• _Collected data_
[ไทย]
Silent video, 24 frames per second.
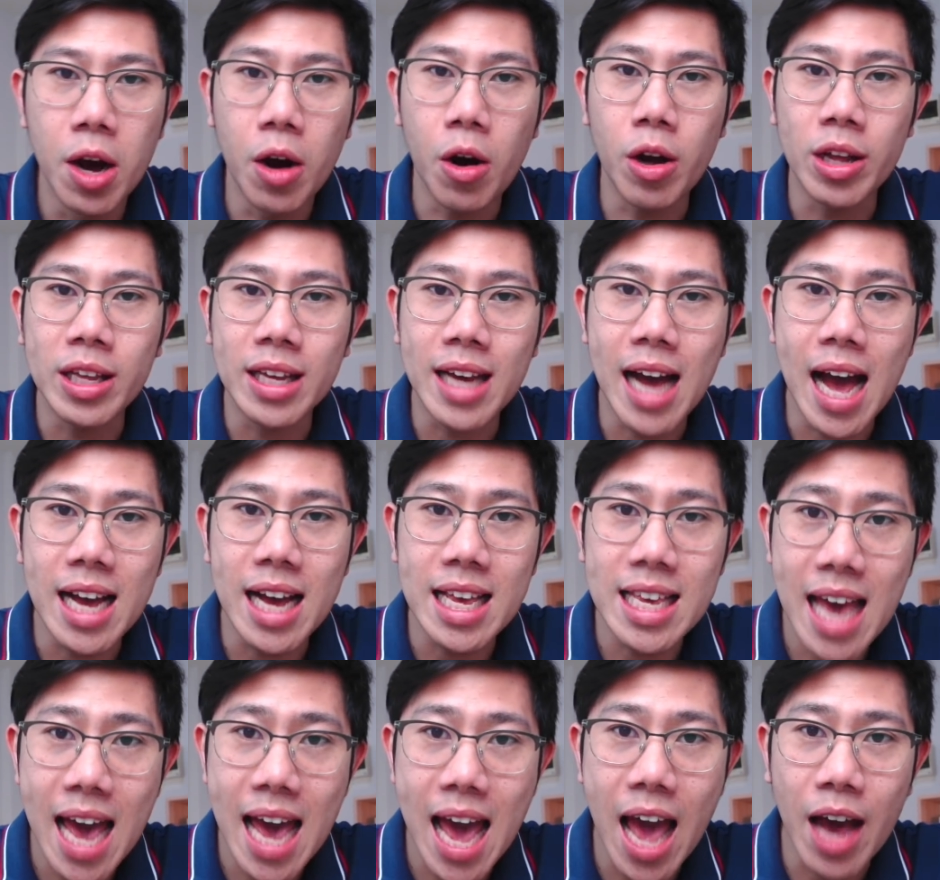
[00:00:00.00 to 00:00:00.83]
ค่อนข้าง
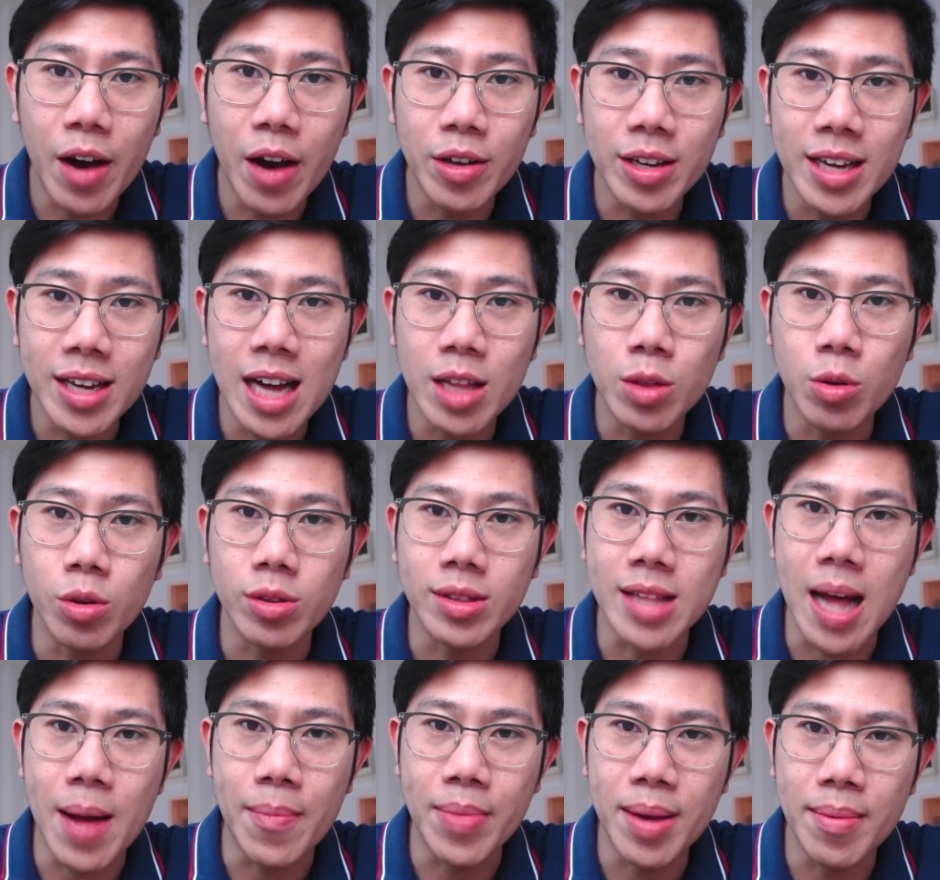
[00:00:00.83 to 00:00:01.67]
แย่ค่อนข้างตก
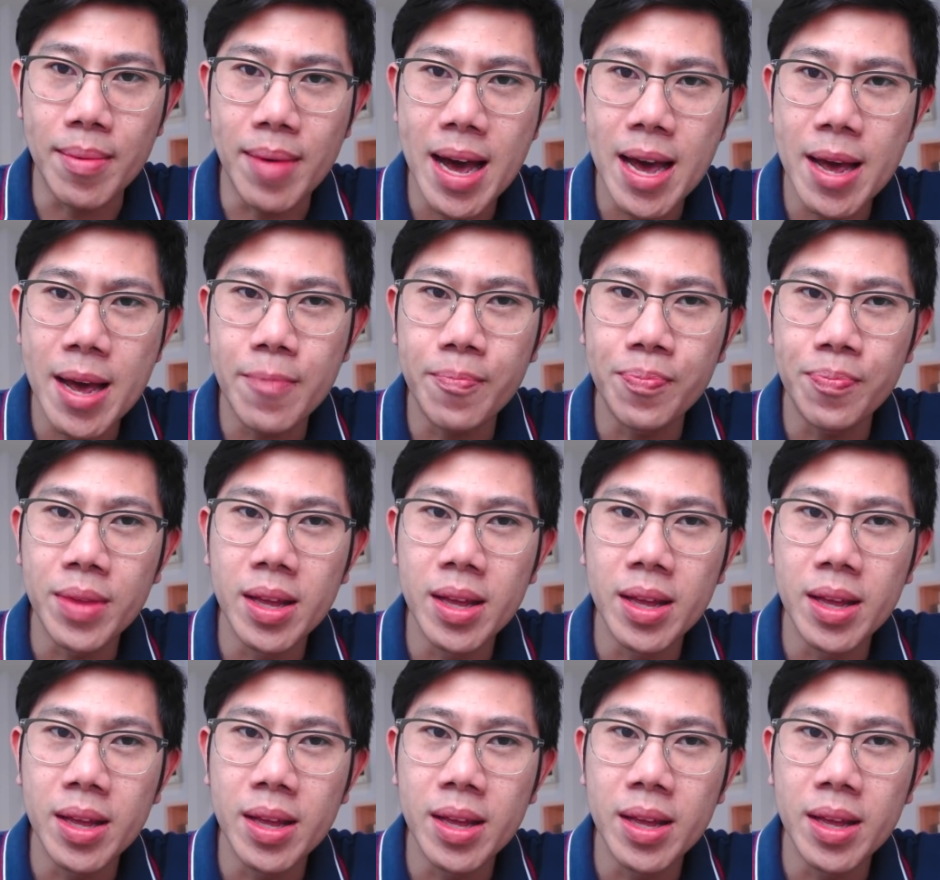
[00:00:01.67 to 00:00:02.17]
ต่ำทำให้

• _Exercise details_
Reproduce, word for word, every line from the one that contains "[00:00:00.00 to 00:00:00.83]" to the end of the data, including both ends; omit all pictures.

• _Answer for the task_
[00:00:00.00 to 00:00:00.83]
ค่อนข้าง
[00:00:00.83 to 00:00:01.67]
แย่ค่อนข้างตก
[00:00:01.67 to 00:00:02.17]
ต่ำทำให้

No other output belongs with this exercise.